### What this task involves
Starting at the line that contains "[0:00.28-0:00.57]" and stopping at the line that contains "Transcript: So it", restate each line of the records below exactly. Omit the pictures.

[Stored items]
══════════

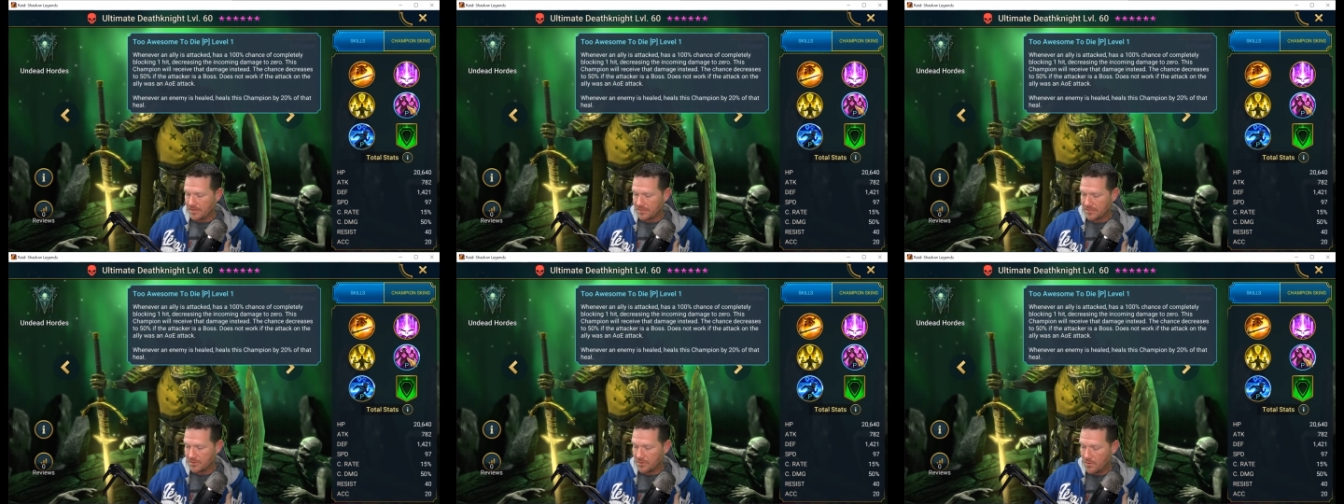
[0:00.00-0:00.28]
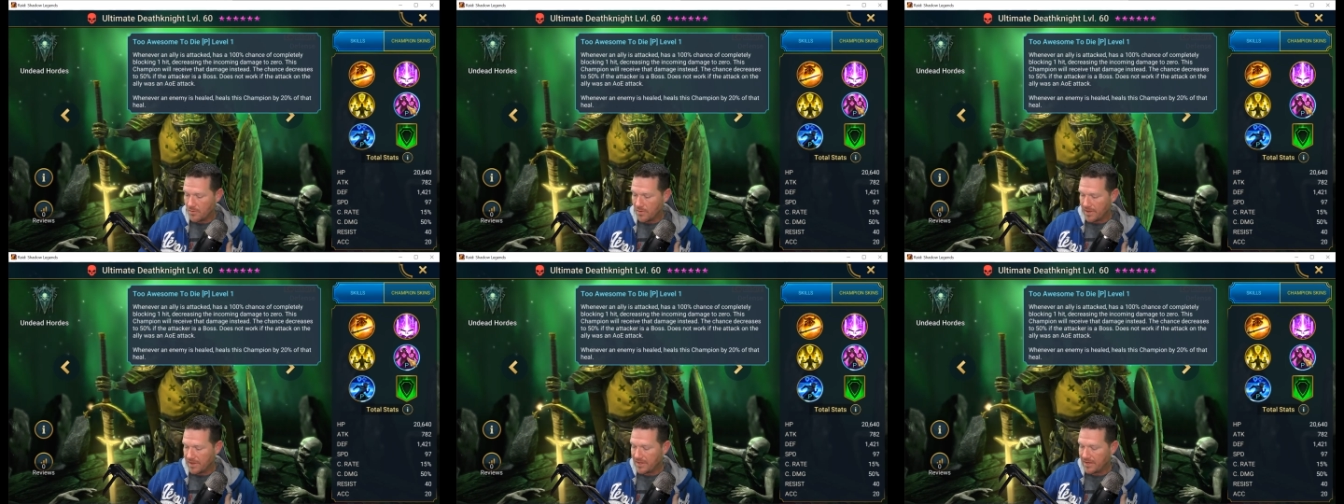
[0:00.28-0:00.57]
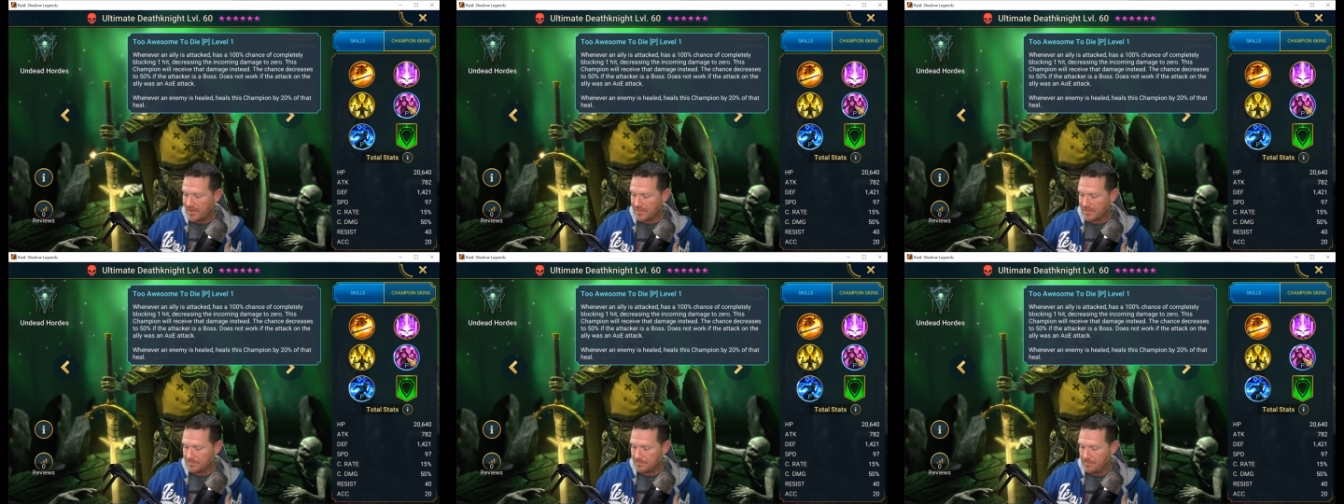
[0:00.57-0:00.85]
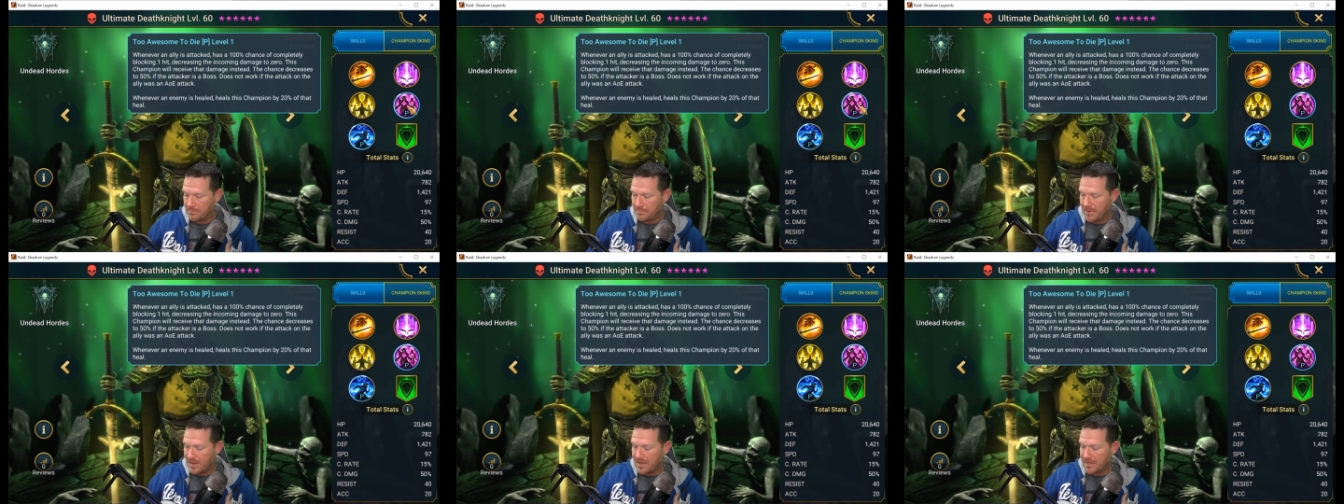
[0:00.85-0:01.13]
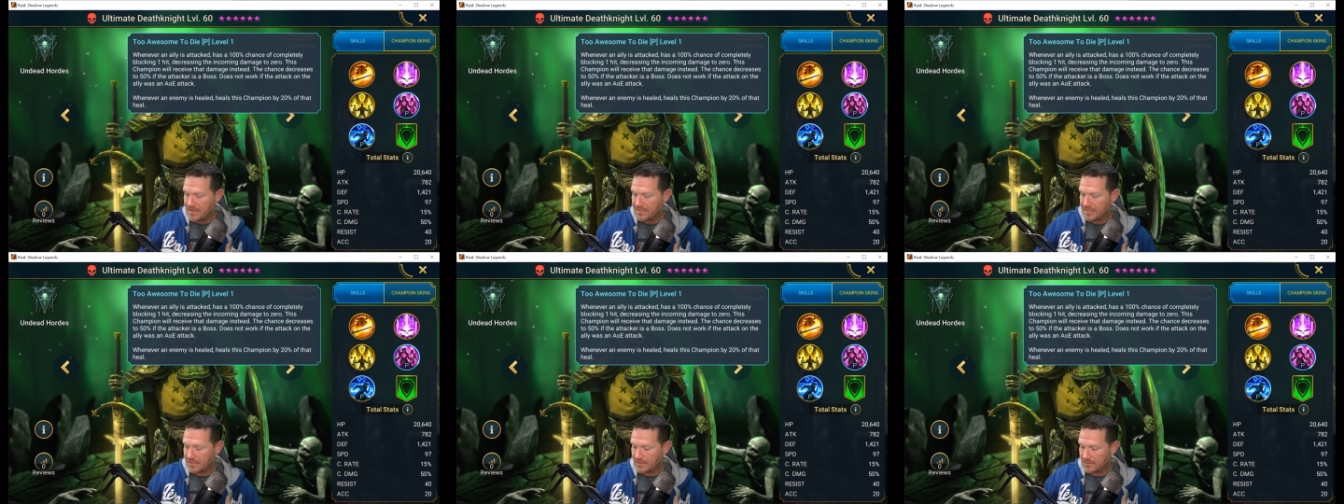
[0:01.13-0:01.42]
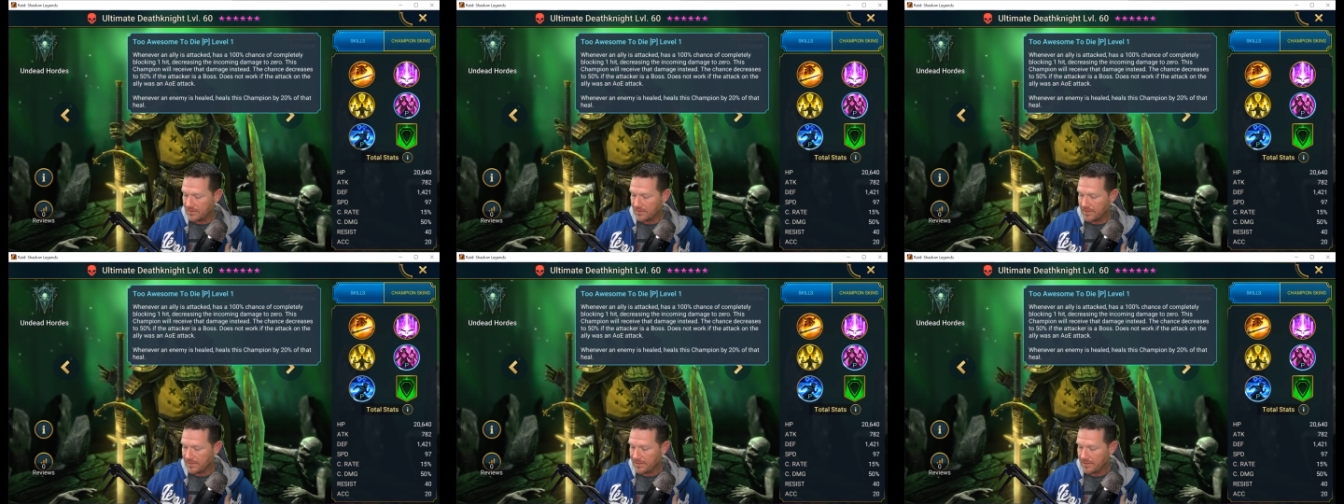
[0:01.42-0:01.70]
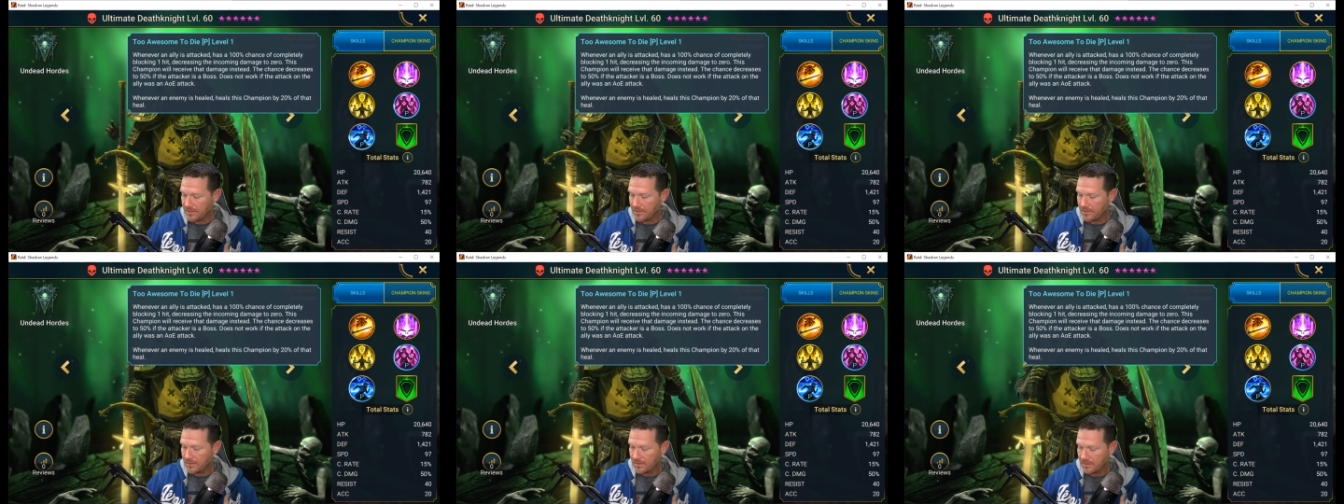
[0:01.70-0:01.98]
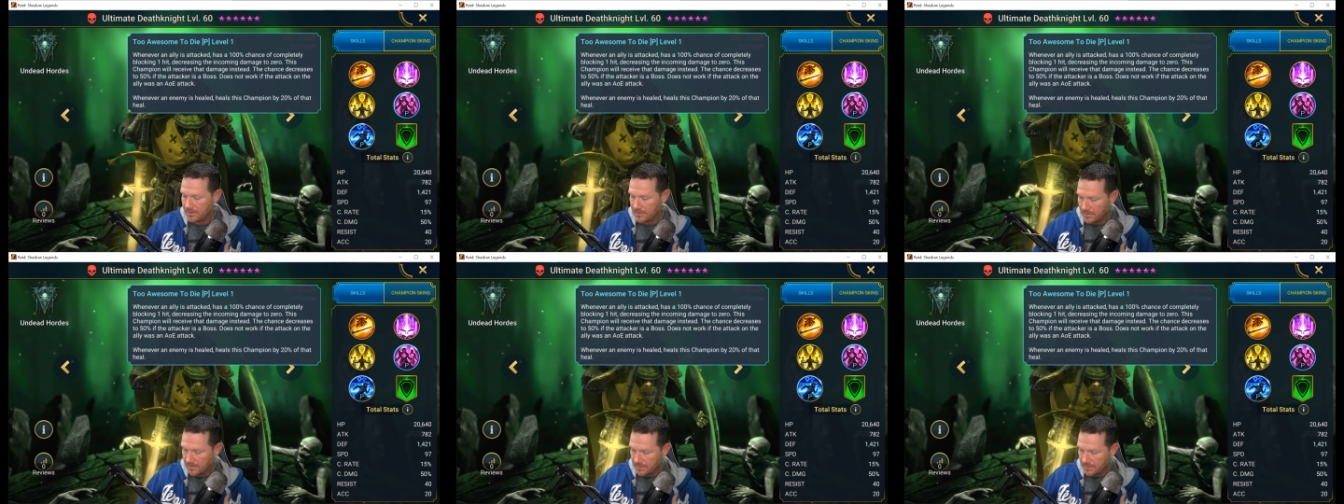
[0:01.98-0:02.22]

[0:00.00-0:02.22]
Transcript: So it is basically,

══════════

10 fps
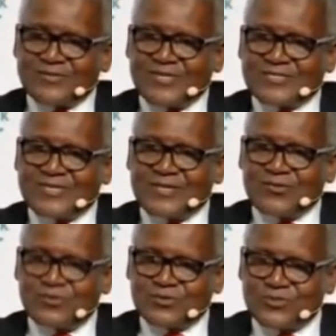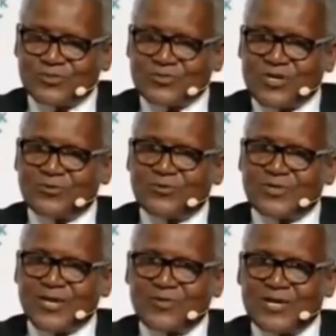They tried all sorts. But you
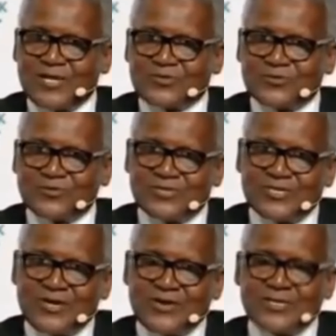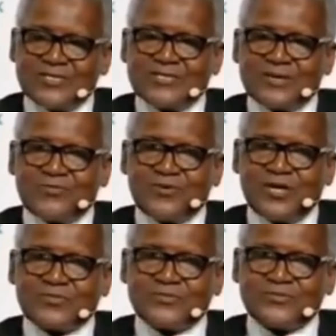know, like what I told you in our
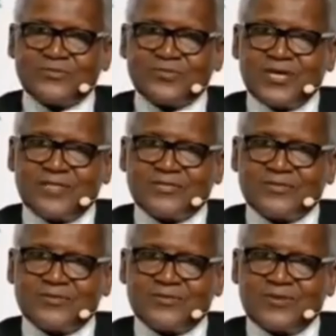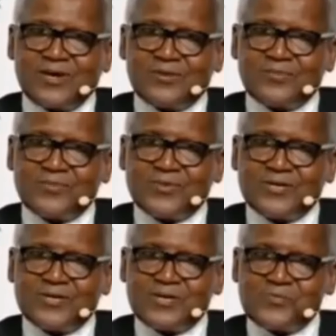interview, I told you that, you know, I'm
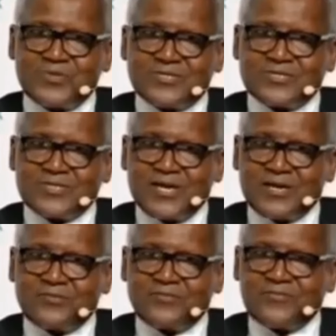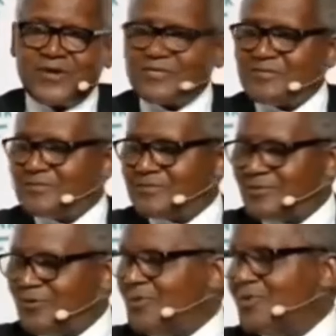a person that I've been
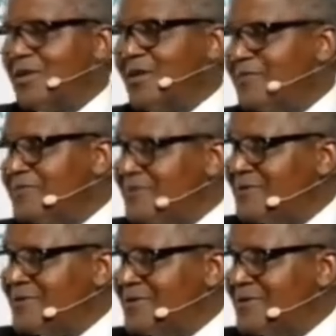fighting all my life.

══════════

### Solution to this exercise
[0:00.28-0:00.57]
[0:00.57-0:00.85]
[0:00.85-0:01.13]
[0:01.13-0:01.42]
[0:01.42-0:01.70]
[0:01.70-0:01.98]
[0:01.98-0:02.22]

[0:00.00-0:02.22]
Transcript: So it is basically,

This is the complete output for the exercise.